A Yukon Beta (that's generally available).  This is another thing I'm hoping for in the coming spring/summer.  I can't wait to play with the advanced features in Yukon, the SQLCLR, TRY-Catch in TSQL, Hierarchical queries and lots more that I don't even know about.  I've had mixed feelings about the sqlclr, I for one am not going to drop TSQL for my stored procedures.  Stored procedures should be SET Based and that's what TSQL is. However I can't deny the fact that I've seen oracle leverage the Java in the RDBMS to bring some very cool functionality to their platform, I'm hoping the sqlclr will open a whole new world of database applications and capabilities.  I like the idea of being able to define a c# class for a datatype (I think that's something Yukon will support) it won't be a useful for every situation and is certainly not a “This is the new standard for doing things” but it will offer yet one more tool in my toolbox.  I really like having the ability to access functionality that was previously only available to extended stored procedures in a much safer clr way.  One thing that's been recently talked and blogged about is that Yukon will not ship till 2005, some people are saying that's way too late and that 5 years is unreasonably long between major dbms releases.  I disagree, If I'm a big enterprise customer I can't rewrite or redeploy my application every two years (even small customers can't always to that).  So for something the .NET Framework, it makes considerable sense to release more frequently but for a database platform i say take your time and get it right.  In one of my database courses in college, the professor told us that companies on the average will pick a new development tool every two to three years, but they will only switch major rdbms systems every 5 - 10 years.  For Developers however we've an insatiable appetite for new technology, we want that new release of Yukon or Whidbey or Longhorn or etc.. that's just who we are. 

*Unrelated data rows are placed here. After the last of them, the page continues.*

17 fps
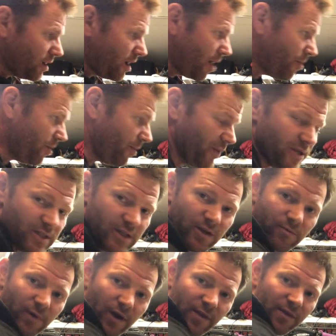I put my
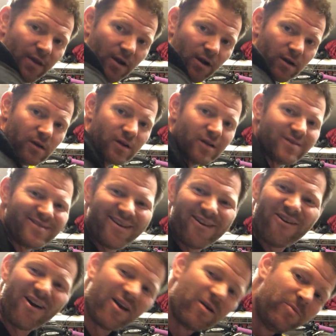seat right there because I
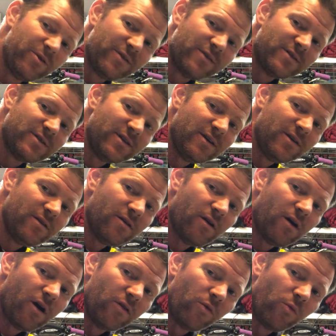know how to put the seat
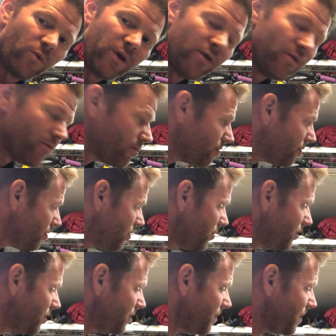on the wheel.
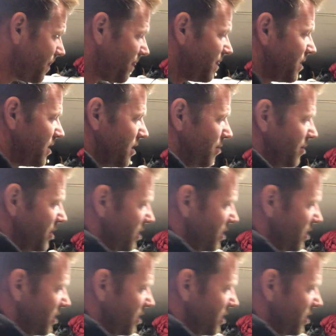I'm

There is however such a thing as releasing too often, at my current job that's often the case.  We pick dates and release, as a result our dev cycle is short and its difficult to get major features revamped or added.  There's also a negative being on the user side, take oracle for instance.  They've released the 9i, 9iR2, and 10g versions of their rdbms while between the time SQL2000 rtm'd and now (their release naming convention alone has me mystified).  I love playing with oracle's database technology and still do it quite a bit.  But with releases so fast and furious I felt like I couldn't stop and take a look at the technology, the new features before it was time to upgrade.  From what i've heard Oracle added some awesome new text search, and XML storage functionality in the 9i time frame, but I haven't gotten a chance to sit and play with it.  I like how Microsoft took sometime between SQL 2000 and Yukon, I got to know sql 2000 very well and I feel comfortable with it.  When I do get to play with Yukon I will be able to intelligently evaluate the new features and put them to use.  I can see the obvious enhancements and advancements that were made/are being made to Yukon, I understand the need behind them.  With oracle's super fast releases I'm just confused, what was wrong with 9i?  What new super needed thing did 9iR2 bring to the table?  etc..  Don't get me wrong I still enjoy using oracle, I just hate doing major installs on an almost yearly basis. 

Something else I'm looking forward to, the MVP Summit.  This will be my first summit, I'll have to get up at 3:45 AM that Saturday to make my 6am flight but I can't wait!